Well before David Fredenthal (1914-1958) was thirty, he already had two successful solo exhibitions at the Downtown Gallery in 1937 and 1938; received a MoMA fellowship to study in Italy; and was awarded a two-year Guggenheim Fellowship. In early 1940 while in Colorado finishing his Guggenheim Fellowship, Fredenthal learned Erskine Caldwell, author of Tobacco Road, had seen his paintings of factories and tenements in a recent exhibition at Columbia University and suggested Fredenthal should illustrate the deluxe edition of his novel to be published by Duell, Sloan & Pearce.

This news caused Fredenthal to head to Caldwell's hometown of Wrens, Georgia, where he introduced himself to Caldwell's father Reverend I.C. Caldwell. Fredenthal's companion on this adventure was Charles Shannon, an artist raised in Alabama who had received a Rosenwald Fund, traditionally a grant for African-American artists, to paint Southerners in 1938. Reverend Caldwell showed the artists around the area and introduced them to local sharecroppers. Fredenthal was in Georgia for two months before he returned to New York. Back home, Fredenthal then read Tobacco Road and adjusted his drawings of what he had seen to fit the story. For the final drawings, the key scenes were done in brush and brown ink for color reproduction and the remaining ones were executed in pen and black ink.

Fredenthal sent the drawings to Erskine Caldwell who convinced the publisher Duell, Sloan & Pearce they were perfect for the story. The illustrated edition was published in November 1940 and was selected by The New York Times as one of the best three illustrated books of 1941.


CHARLES WARD'S ROANOKE RAPIDS MURAL

Charles Ward (1900-1962) created three murals for the Trenton Post Office: Progress of Industry installed in 1935 and Rural Delivery and Second Battle of Trenton installed in 1937. Ward was the first artist in the New Deal's public art sponsorship to submit his finished mural for final approval by a supervising architect. In April 1937 with the Trenton murals yet to be installed, Ward received a commission from the Treasury Department's Section of Fine Arts to create a mural for the Roanoke Rapids, North Carolina Post Office.

Ward made two sketching trips to Roanoke Rapids. He was impressed with the town's agriculture and industry with its six textile mills, one paper mill and one power plant. Ward submitted several mural designs for the project, including The Use of Chemicals in Relation to Agriculture and The Story of Cotton from Field to Dressmaker's Shop. The Story of Cotton shows Ward's desire to portray the full spectrum of Roanoke Rapids' cotton industry from field to mill. A small section of his cotton subject was selected and the finished mural was titled Cotton Pickers. Installed in the post office in 1938, the mural remains intact as a local businessman recently purchased the building for offices. One of Ward's cotton mural studies traveled across the country in an exhibition of New Deal Art in 1938-1939. Ward saw the exhibition at the Museum of Fine Arts, Houston in February 1939 on his way to Mexico for a four month painting trip.

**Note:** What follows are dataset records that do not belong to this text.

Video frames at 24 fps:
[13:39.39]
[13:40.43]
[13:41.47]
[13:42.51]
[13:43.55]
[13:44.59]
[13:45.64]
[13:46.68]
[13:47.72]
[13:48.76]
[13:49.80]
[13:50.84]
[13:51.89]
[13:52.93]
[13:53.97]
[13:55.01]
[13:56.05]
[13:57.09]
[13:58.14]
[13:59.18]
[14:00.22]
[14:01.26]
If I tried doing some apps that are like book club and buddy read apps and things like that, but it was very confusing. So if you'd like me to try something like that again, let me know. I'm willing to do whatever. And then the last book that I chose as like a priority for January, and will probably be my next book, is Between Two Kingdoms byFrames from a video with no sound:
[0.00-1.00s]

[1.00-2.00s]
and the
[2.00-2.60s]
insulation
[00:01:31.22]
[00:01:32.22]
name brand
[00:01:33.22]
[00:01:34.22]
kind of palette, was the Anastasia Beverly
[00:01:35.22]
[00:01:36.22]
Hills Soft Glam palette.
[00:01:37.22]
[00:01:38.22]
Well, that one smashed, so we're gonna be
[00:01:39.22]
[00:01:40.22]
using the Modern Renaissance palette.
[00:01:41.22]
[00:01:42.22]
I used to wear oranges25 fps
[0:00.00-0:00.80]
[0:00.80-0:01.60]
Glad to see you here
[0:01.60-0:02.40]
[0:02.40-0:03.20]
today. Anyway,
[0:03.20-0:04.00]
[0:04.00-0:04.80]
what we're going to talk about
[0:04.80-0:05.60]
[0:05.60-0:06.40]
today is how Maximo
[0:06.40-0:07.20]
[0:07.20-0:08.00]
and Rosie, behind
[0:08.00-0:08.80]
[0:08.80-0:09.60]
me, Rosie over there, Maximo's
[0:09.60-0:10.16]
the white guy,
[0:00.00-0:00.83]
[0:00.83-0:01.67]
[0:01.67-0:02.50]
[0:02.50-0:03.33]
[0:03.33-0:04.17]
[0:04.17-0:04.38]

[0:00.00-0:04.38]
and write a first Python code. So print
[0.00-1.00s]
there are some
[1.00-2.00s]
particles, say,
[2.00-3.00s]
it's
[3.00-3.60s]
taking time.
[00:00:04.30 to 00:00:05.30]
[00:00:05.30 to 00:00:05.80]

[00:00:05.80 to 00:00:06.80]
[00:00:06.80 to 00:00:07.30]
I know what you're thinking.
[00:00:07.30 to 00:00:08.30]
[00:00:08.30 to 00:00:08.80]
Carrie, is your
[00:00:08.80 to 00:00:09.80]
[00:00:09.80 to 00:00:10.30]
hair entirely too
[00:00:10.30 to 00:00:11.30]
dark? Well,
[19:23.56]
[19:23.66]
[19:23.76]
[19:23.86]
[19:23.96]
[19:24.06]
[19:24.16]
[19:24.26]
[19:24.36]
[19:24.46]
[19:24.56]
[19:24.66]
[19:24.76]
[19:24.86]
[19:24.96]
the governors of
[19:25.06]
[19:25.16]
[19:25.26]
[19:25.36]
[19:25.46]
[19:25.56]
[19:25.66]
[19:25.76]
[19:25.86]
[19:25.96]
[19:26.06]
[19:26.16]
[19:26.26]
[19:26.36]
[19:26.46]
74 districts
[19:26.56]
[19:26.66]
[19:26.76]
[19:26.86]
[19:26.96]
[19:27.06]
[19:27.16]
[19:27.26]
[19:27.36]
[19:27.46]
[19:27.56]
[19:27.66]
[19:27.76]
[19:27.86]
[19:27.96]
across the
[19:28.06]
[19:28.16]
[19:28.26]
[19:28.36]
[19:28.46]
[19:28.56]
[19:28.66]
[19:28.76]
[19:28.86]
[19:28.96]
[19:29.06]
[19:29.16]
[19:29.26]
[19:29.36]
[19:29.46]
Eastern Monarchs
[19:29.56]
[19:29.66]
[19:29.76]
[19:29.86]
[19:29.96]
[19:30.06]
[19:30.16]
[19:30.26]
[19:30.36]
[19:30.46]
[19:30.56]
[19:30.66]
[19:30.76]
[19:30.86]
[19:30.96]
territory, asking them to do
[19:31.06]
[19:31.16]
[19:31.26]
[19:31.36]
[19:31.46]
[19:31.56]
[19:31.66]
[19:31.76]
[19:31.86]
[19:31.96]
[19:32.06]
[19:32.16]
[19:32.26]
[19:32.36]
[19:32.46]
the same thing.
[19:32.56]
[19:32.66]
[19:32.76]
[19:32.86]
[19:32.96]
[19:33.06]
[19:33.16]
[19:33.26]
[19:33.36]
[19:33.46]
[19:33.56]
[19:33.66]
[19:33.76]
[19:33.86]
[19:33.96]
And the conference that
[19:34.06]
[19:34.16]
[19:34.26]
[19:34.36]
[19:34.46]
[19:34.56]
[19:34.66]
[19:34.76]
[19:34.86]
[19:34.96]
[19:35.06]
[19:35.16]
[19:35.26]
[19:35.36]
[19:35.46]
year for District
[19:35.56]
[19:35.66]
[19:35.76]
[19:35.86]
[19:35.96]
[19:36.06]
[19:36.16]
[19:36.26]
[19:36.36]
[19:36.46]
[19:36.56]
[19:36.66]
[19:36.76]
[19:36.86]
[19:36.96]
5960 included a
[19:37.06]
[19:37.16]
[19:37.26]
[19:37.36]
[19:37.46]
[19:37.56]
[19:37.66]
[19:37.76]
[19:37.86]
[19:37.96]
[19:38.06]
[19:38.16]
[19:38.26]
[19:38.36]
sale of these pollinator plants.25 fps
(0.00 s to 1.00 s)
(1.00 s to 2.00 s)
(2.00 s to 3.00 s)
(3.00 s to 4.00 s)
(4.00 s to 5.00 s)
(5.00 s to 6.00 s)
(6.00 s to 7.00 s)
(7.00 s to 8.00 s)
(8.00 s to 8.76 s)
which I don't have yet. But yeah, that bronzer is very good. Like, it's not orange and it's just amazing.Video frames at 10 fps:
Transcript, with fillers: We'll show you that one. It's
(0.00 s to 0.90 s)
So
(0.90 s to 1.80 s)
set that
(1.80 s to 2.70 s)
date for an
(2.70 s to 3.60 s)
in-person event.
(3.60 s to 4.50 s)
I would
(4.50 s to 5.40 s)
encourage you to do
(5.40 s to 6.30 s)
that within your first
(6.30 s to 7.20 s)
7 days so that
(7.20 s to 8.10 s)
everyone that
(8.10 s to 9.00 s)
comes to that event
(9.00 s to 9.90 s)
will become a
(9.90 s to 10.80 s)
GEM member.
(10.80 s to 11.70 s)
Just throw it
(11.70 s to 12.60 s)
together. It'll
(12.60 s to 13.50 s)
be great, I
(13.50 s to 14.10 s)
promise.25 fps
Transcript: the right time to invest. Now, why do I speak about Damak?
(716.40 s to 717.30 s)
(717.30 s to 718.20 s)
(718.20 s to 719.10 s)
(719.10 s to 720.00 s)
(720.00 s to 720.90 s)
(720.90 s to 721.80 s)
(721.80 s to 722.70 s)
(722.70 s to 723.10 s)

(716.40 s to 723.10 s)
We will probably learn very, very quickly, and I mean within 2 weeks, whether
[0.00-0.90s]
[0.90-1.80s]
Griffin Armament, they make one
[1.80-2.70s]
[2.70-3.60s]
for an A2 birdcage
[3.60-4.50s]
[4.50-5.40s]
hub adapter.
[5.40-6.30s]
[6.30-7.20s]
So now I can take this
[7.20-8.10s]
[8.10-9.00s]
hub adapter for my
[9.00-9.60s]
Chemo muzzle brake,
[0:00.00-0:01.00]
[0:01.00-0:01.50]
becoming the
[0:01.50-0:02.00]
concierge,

In the four mural studies for The Use of Chemicals in Relation to Agriculture, Ward shows how farmers used products such as fertilizer, insecticides, rat poison, and Japanese beetle traps to protect their livestock and crops. The delivery of these products by mail is included in two of the studies showing Ward's consideration of where these murals would be viewed.